** Opening Extracted entries block **

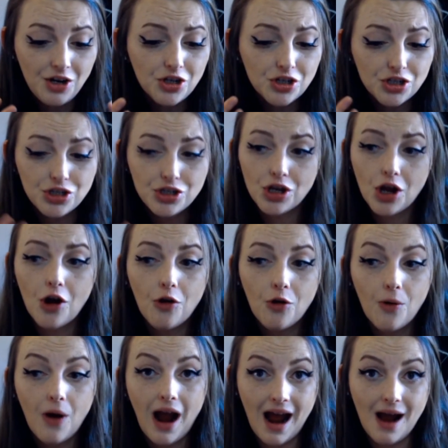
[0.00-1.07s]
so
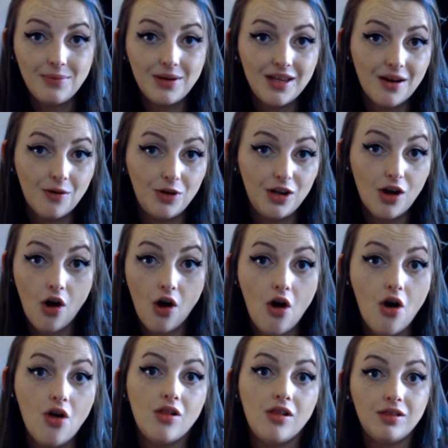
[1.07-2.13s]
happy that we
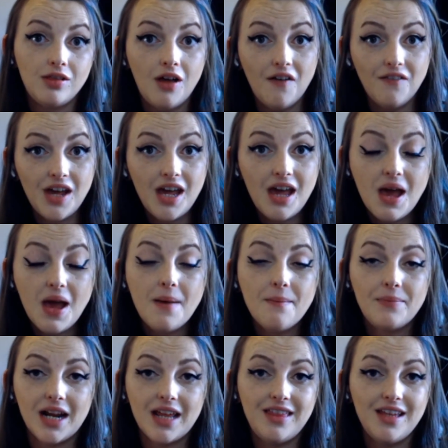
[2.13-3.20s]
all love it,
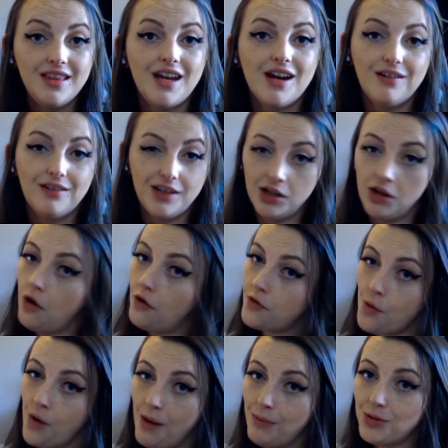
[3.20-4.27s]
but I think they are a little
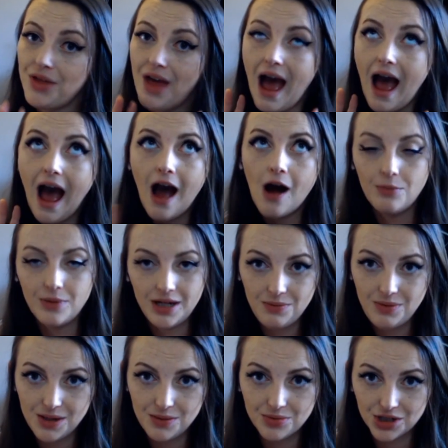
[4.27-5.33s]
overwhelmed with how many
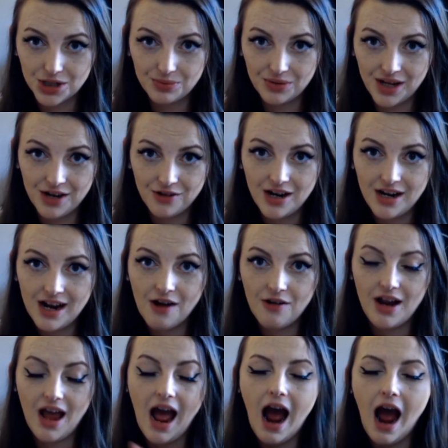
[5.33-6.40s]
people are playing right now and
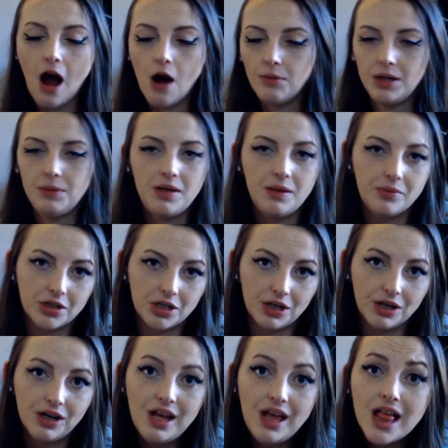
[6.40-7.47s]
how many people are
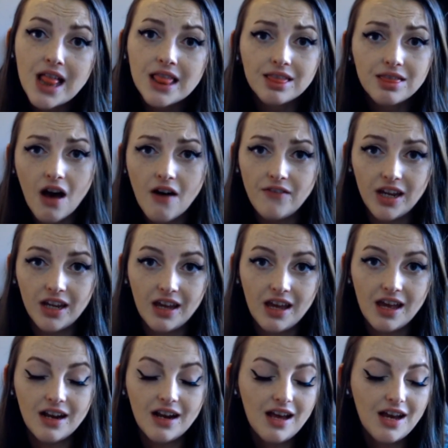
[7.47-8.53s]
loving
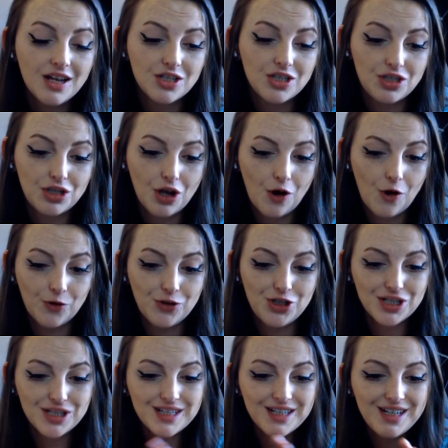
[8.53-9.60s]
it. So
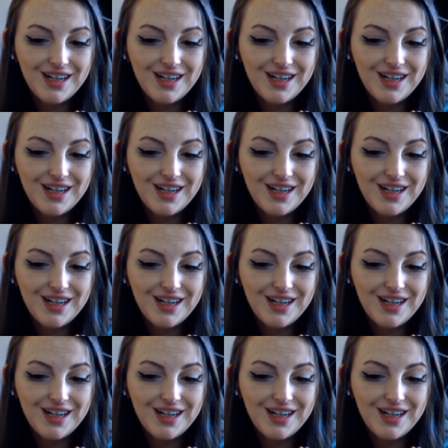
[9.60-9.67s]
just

** Closing Extracted entries block **

Please write out every record above exactly, but leave the pictures out.

[0.00-1.07s]
so
[1.07-2.13s]
happy that we
[2.13-3.20s]
all love it,
[3.20-4.27s]
but I think they are a little
[4.27-5.33s]
overwhelmed with how many
[5.33-6.40s]
people are playing right now and
[6.40-7.47s]
how many people are
[7.47-8.53s]
loving
[8.53-9.60s]
it. So
[9.60-9.67s]
just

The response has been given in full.